RBI governor Raghuram Rajan believes that fiscal consolidation would be higher than the state headline numbers by the government in the Budget. In a conference call with analysts after announcing a surprise rate cut, Rajan said he is hopeful banks would transmit the current and previous rate cuts by the beginning of 2015-16. Excerpts:
On what basis do you expect better fiscal consolidation than the headline numbers indicated in the Budget?
The point we were making is that there are a number of expressed intents by the government to clean up the legacy issues of the past and ensure what you see is what you get in the Budget. The revenue projections are a little more conservative. As we have said there are a number of intents which could result in a higher quality consolidation process than the headline numbers. This is one reason for some confidence expressed in our statements.
Anecdotal evidence indicates past rate cuts have not been passed on. Are you concerned about the lack of transmission?
The liquidity stance has been fairly accommodative. But what happens is that the process of transmission is somewhat asymmetric and banks tend to be faster in raising rates than cutting rates. I have no doubt that the pressure of these two rate cuts over the time would feed into lower rates.
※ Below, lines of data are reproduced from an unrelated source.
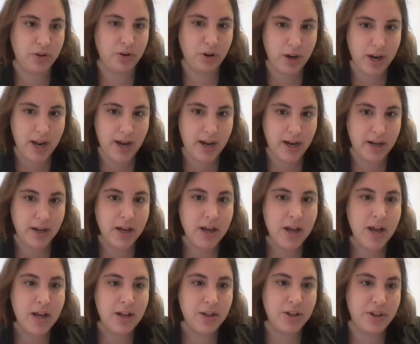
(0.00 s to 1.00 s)
Korea
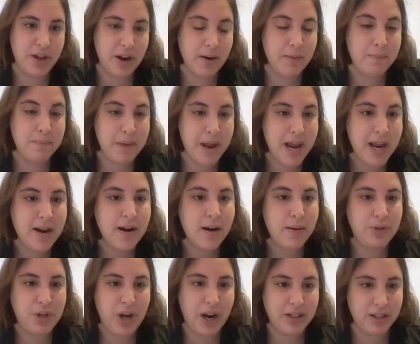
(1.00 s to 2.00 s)
that their main
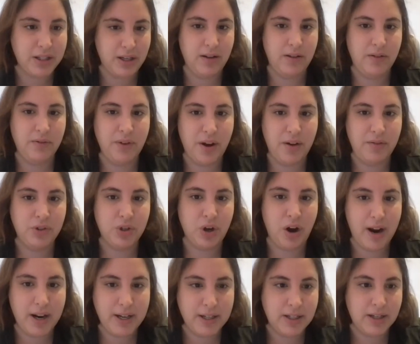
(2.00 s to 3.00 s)
objective of
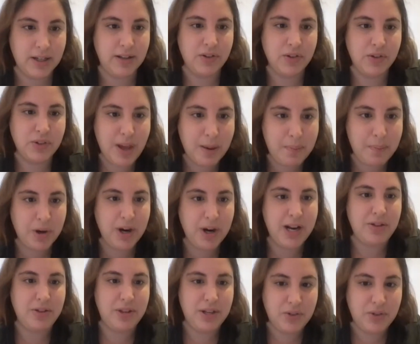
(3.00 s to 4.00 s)
trying to
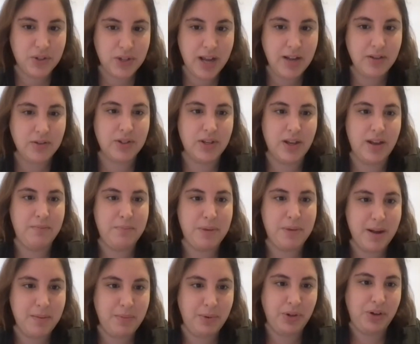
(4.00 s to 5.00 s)
separate these states and
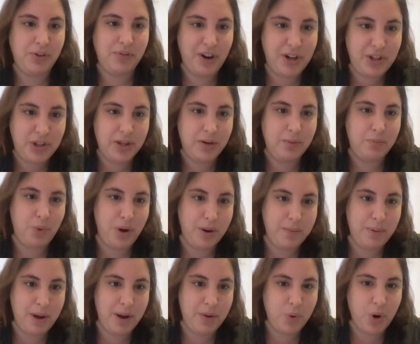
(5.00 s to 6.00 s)
be able to fight them one
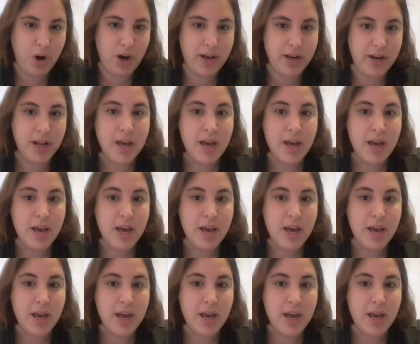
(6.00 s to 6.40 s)
by one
But we are also examining whether there are any institutional constraints while passing on these rate cuts. We, as you know, have made changes to the base rate determination, and we will be examining this very carefully to understand whether it is working as effective as it should. I think as we move into the new fiscal year, we would see more transmission into lower interest rates.
The timeline for achieving 4% inflation is FY19, could you elaborate?
Two years after the January 2016, so by the end of January 2018 we should have reached the mid-point of the stated inflation target.
Given the volatile components in the CPI basket, how much the government support does the RBI need to achieve 4% CPI by 2019?
I think as far as how much support is required, only time will tell. But I do think you should take comfort from the willingness of the government to go into the inflation targeting framework as a partner in some sense. We get our orders on the framework from the elected representatives. So in that sense that is our framework and the government, of course, has to be supportive in this process and it has been in the past.
What do you think of the shift of public debt management from RBI?
The notion is that this agency this would be independent and not suffer from conflict of interests and these issues are probably not important now. There will be substantial RBI support to the structure. On the shifting of the regulatory powers of debt markets from the RBI, there are clauses in the finance Bill referring to this, but the finance minister’s speech does not make any reference to this and the speech generally flags the important action of the government. I am not worried.
The government has said that capital flows in equity are a policy rather than regulatory matter…
This is an area where we talk to each other and precisely who has the power to issue the final regulation. The consultation does take place. It is reasonable to say that in the equity markets perhaps the government should have the right. The consultation between the RBI and the government will continue. We don’t do anything in our regulatory purview without consulting the government and I presume that would be the case with the government as well.